I remembered Salman when I read of the emotional breakdown of students giving their HSC exams recently. To the concern of their parents and teachers, the already stressed students had the harrowing experience of not getting their hall tickets on time, and then finding they had been allotted the wrong exam centres. Question papers were leaked. Disabled students did not get writers to help them give the exams. Students were given wrong question papers. Or found questions in the papers that were not in their syllabus. They were not able to reach their exam centres on time because of traffic congestion caused by political rallies, bad roads, taxi and auto strikes. They couldn't study in peace because of noisy celebrations of festivals that fell during the exams. Or had to give back-to-back exams without a break for revision. It was one thing or another.
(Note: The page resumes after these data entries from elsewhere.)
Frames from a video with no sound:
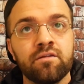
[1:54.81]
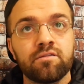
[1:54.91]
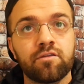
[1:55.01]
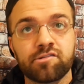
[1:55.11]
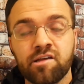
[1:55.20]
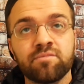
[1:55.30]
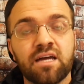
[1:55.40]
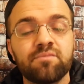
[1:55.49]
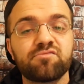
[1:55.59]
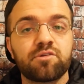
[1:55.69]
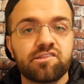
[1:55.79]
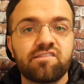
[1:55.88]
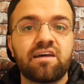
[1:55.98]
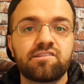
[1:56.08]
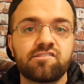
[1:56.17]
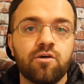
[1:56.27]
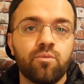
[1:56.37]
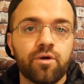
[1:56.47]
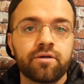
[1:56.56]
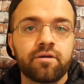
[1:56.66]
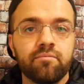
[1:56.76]
there's sometimes when stats don't
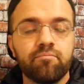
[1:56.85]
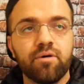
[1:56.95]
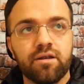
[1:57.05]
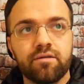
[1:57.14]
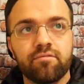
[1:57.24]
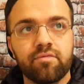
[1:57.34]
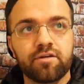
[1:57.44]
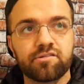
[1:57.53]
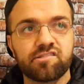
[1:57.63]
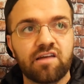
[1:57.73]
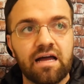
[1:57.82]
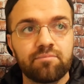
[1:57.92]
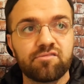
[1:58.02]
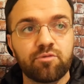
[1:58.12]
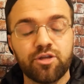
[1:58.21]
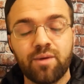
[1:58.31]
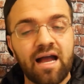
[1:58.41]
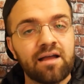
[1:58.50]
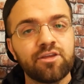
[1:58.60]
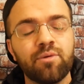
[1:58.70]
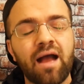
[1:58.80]
work, but there's times when you
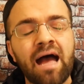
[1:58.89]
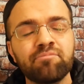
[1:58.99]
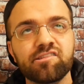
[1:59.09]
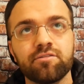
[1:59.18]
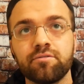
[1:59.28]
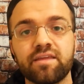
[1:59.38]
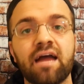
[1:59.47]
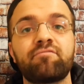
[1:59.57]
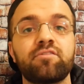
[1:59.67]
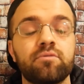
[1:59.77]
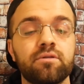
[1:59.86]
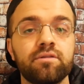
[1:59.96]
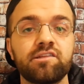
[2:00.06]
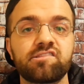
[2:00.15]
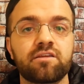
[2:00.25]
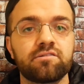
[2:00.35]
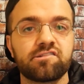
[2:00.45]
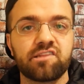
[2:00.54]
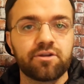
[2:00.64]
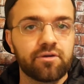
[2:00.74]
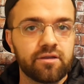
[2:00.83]
absolutely have to at least
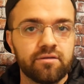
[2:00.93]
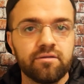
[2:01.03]
consider it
When men of my age were boys growing up, the only fear we had was that our fathers would break our heads if we didn't do well in our HSC exams. It ended there. But it's different today. An HSC student's study load is extremely heavy. And the percentage they've got to secure if they want admission in a prestigious institution for further studies is impossible for most. But even that's no guarantee of a seat in some professional college teaching medicine, engineering, business, accountancy, law, architecture, hotel management and fashion design. It's just a ticket to the highly-competitive common entrance test that the government conducts at a national level for admission to these colleges. The HSC exams have become a do-or-die shot for the scholarly types wanting to further their learning. Some do, some die—they kill themselves when they fail to pass the test or don't get into institutions of their choice.

Yogen Shah

Salman could not understand why teenage collegians on the threshold of life were getting depressed over poor grades and committing suicide. He was a college dropout himself. Citing his own struggles, the actor told the journalism students in my office, "The HSC is not the mother of all exams. You must know that you will never be remembered for your scores, but for what you do with your results and your life eventually." Over coffee, he gave them a final bit of advice, "The average lifespan of an Indian is 70 years. Parents should counsel their children. So what if you failed your board exams at 17? How does it matter if you got ditched at 22? That's no age to give up and die. Appear for the exams again. And again. Maybe you will pass it at 18. Or 19. Doesn't matter. You've got decades in front of you. Life is not running away. Nor is love. You got ditched at 22. Okay, grieve over it. Give your next relationship time. You'll find somebody else to love at 23, 24, 25... somebody better. There's no shelf life for love. No expiry date. The things you're killing yourselves for today, will not even be worth losing a night's sleep for when you're 50."